角膜上皮の再生と血清およびフィーダーセルを含まない培地で生成された結膜上皮同等物

目的：眼表面再建のための代替の自己組織は、両側性核幹細胞欠乏症の患者の潜在的な治療法です。患者の再生手順を目的として、非人間の血清やフィーダー細胞などの異種成分の関与を排除することが望ましい。本研究では、脱と上皮化された核角膜表面に移植されたときに血清および3T3フリーの培養条件で生成された培養接続詞上皮シートの挙動と表現型の特徴を調べました。 方法：中性プロテアーゼ消化によって得られた正常な結膜からの上皮細胞は、血清を含まない低カルシウム培地の培養によって拡大し、14日間空気液体界面培養に設定しました。結果として生じる多層上皮シートは、アルカリ処理によって上皮を含まないウサギ眼の表面に接ぎ木されました。事前に移植された閉鎖後上皮は、電子顕微鏡検査と免疫組織化学によって分析されました。 結果：移植時に、培養された上皮シートは、CK19（+）/MUC5AC（+）/CK3（ - ）/CK12（ - ）表現型を示す適切に層状の上皮の6-8層で構成されていました。Xeno-Graftingの2週間後、in vivoの上皮は、前駆細胞関連タンパク質P63、増殖マーカーKI67、デスモソーム、ヘミデスモソーム、およびそのインテグリン（β4）、および角膜特異的シトカーチンCK3、およびCK12を発現する5-6のよく圧縮された層で構成されていました。
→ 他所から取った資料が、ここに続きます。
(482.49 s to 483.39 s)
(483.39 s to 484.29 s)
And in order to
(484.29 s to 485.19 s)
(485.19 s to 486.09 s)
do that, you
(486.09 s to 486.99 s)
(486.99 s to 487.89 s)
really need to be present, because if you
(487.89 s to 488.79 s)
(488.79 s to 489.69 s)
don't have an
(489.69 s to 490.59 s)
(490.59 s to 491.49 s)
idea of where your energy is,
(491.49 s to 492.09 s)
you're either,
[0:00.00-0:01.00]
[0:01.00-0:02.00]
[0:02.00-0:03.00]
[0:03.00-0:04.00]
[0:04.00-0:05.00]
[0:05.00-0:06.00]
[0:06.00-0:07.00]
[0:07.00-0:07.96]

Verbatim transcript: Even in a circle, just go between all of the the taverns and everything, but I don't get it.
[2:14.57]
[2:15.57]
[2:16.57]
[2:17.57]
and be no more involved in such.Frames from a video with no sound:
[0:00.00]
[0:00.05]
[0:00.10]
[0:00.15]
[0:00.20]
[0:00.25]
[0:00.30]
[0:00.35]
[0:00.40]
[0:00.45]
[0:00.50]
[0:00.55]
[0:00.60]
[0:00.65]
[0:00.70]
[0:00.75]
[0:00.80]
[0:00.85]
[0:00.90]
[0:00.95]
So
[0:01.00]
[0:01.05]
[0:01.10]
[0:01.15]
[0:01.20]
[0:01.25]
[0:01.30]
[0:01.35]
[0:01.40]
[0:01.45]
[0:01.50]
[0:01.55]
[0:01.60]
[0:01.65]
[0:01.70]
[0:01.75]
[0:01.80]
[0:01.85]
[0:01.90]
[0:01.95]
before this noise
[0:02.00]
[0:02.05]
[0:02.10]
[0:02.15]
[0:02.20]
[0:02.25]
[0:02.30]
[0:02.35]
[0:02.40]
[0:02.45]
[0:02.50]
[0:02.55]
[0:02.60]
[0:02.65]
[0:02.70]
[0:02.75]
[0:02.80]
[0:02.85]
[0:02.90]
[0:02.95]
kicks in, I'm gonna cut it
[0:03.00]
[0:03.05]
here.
結膜ゴブレット細胞ムチン（MUC5AC）は見えませんでした。生着された上皮は、抗ヒト核抗体のために正に染色され、ウサギの角膜上の上皮細胞がヒト起源であることを確認しました。 結論：我々の結果は、血清および3T3フリーの培養条件で生成された結膜上皮シートが、in vivo角膜間質環境に移動すると角膜上皮表現型を獲得できることを示唆しています。

PURPOSE: An alternative autologous tissue for ocular surface reconstruction is a potential treatment for the patients with bilateral limbal stem cell deficiency. For the purpose of regenerative procedures in patients, it is desirable to eliminate the involvement of xenogeneic components, such as nonhuman sera and feeder cells. In the present study, we examined the behavior and phenotypic features of cultured conjunctival epithelial sheets generated in serum- and 3T3-free culture conditions when transplanted into the de-epithelialized limbal corneal surface. METHODS: Epithelial cells from normal conjunctiva obtained by neutral protease digestion were expanded by culture in a serum-free low-calcium medium and set in an air-liquid interface culture for 14 days. The resulting multilayered epithelial sheets were grafted onto rabbit ocular surfaces made epithelial-free by alkali treatment. Pre-grafted and post-grafted epithelia were analyzed by electron microscopy and immunohistochemistry. RESULTS: At graft time the cultured epithelial sheet consisted of 6-8 layers of properly stratified epithelium that displayed a CK19(+)/MUC5AC(+)/ CK3 (-)/CK12(-) phenotype, consistent with the conjunctival epithelial lineage. Two weeks after xeno-grafting the in vivo epithelium consisted of 5-6 well compacted layers expressing the precursor cell-related protein p63, the proliferation marker Ki67, desmosomes, hemidesmosomes and its integrin (β4), and the corneal specific cytokeratins CK3, and CK12. Conjunctival goblet cell mucin (MUC5AC) was not visible. The engrafted epithelium stained positively for the anti-human nuclei antibody, confirming that the epithelial cells on the rabbit corneas were of human origin. CONCLUSIONS: Our results suggest that conjunctival epithelial sheets generated in serum- and 3T3-free culture conditions can acquire the corneal epithelial phenotype when transferred to the in vivo corneal stromal environment.